Snowfall affects wild turkeys by limiting their movements and blocking their access to food sources. During such severe conditions, turkeys may be lost to starvation. Weakened birds are also more susceptible to predation. However, if food is available, turkeys can withstand very cold temperatures. Wild turkeys in good condition can usually survive up to 2 weeks before a significant number die. 
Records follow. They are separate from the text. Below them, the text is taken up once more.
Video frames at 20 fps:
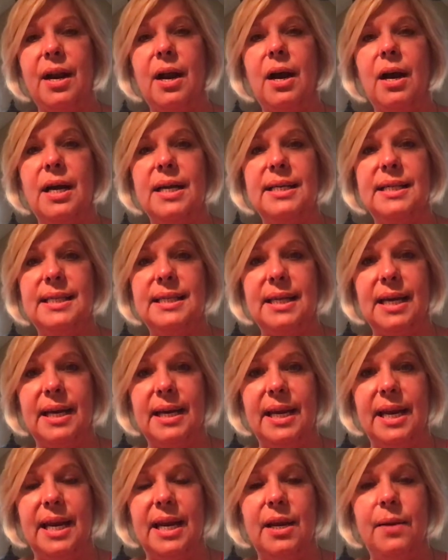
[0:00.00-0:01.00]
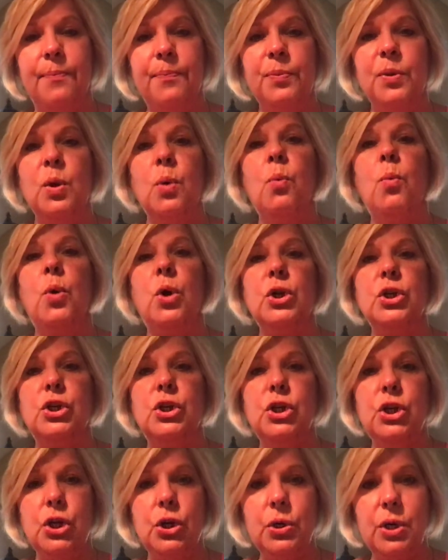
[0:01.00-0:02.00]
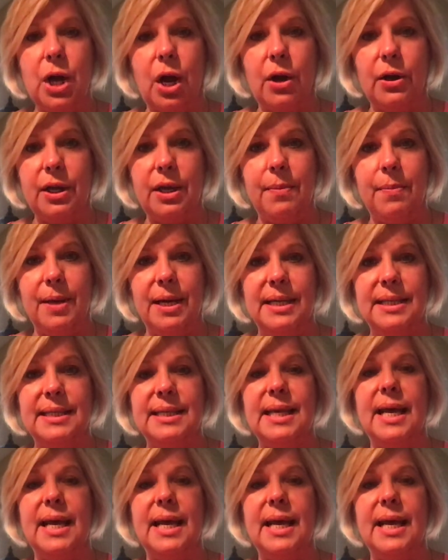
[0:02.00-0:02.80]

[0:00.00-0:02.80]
I studied were 2 documents,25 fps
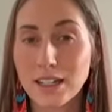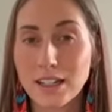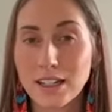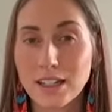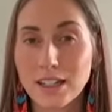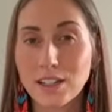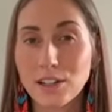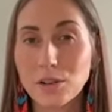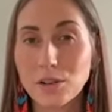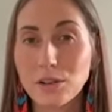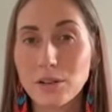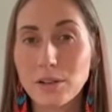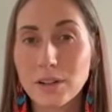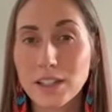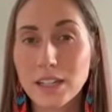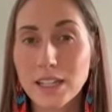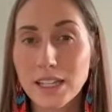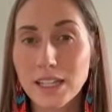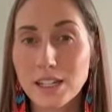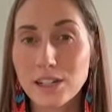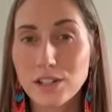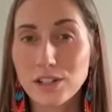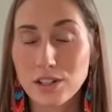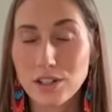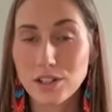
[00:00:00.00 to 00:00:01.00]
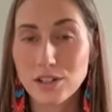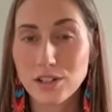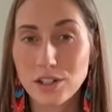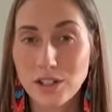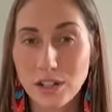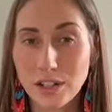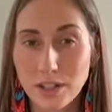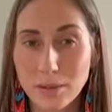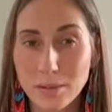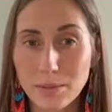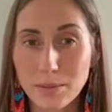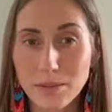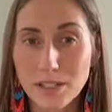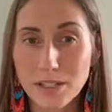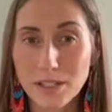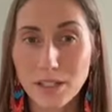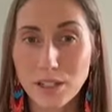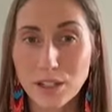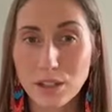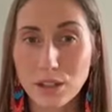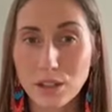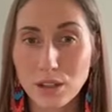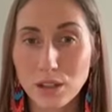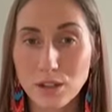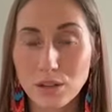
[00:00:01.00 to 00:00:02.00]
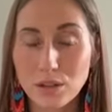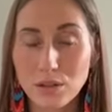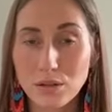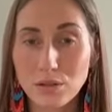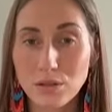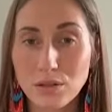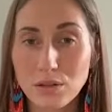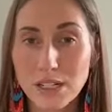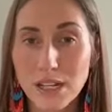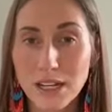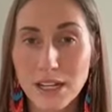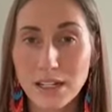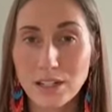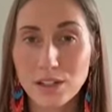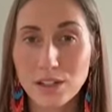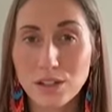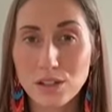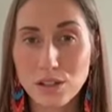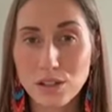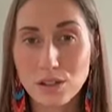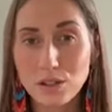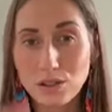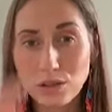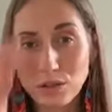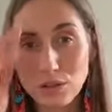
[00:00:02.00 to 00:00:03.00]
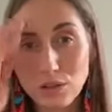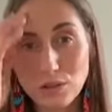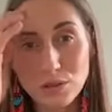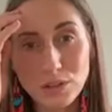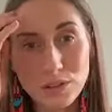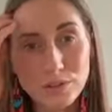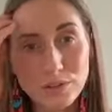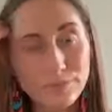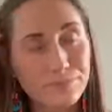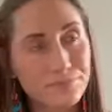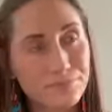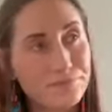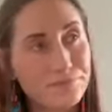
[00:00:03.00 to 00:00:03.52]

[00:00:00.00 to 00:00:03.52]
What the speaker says: in your relationships, you tend to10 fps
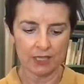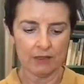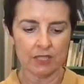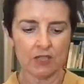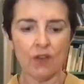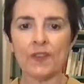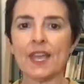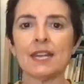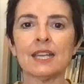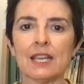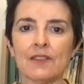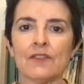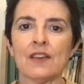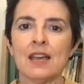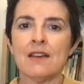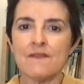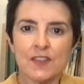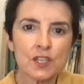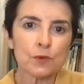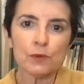So it's not there to give
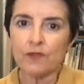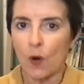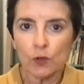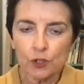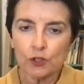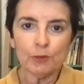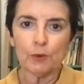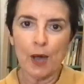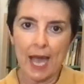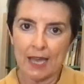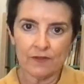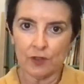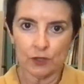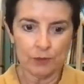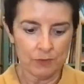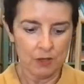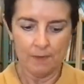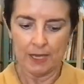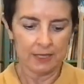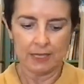visual volume or add volume to your
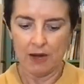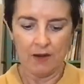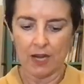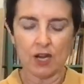bust area.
The effect of snow includes not only the snow's depth, and the length of time it is on the ground, but also its condition. Fluffy powdered snow is more limiting to turkeys than crusted snow. Although turkeys cannot dig through snow deeper than about 6 inches, they also cannot walk any distance through snow deeper than 1 foot. If powdery snow prevails, turkeys may remain on the roost until it crusts or melts, but, with crusted snow, they may be able to walk to above-ground food sources.

 
[;)] OK.....good info! We have had a significant snowfall the past two years ( even for this part of Colorado) and it it very powdery. This makes for pretty easy identification and tracking, but when it melts on the surface, it does crust over a little which gives them better footing and also makes them less detectable. I have come across several areas where the snow has melted down to around an inch or two in depth, and have found this to be prime areas for feeding. Of course these areas are more in open terrain instead of under the cover of trees etc because there is still significant snow buildup under them.
  I also agree with you Trace that turkey may not get their due as far as being considered environementally tough. Thanks for the replies!!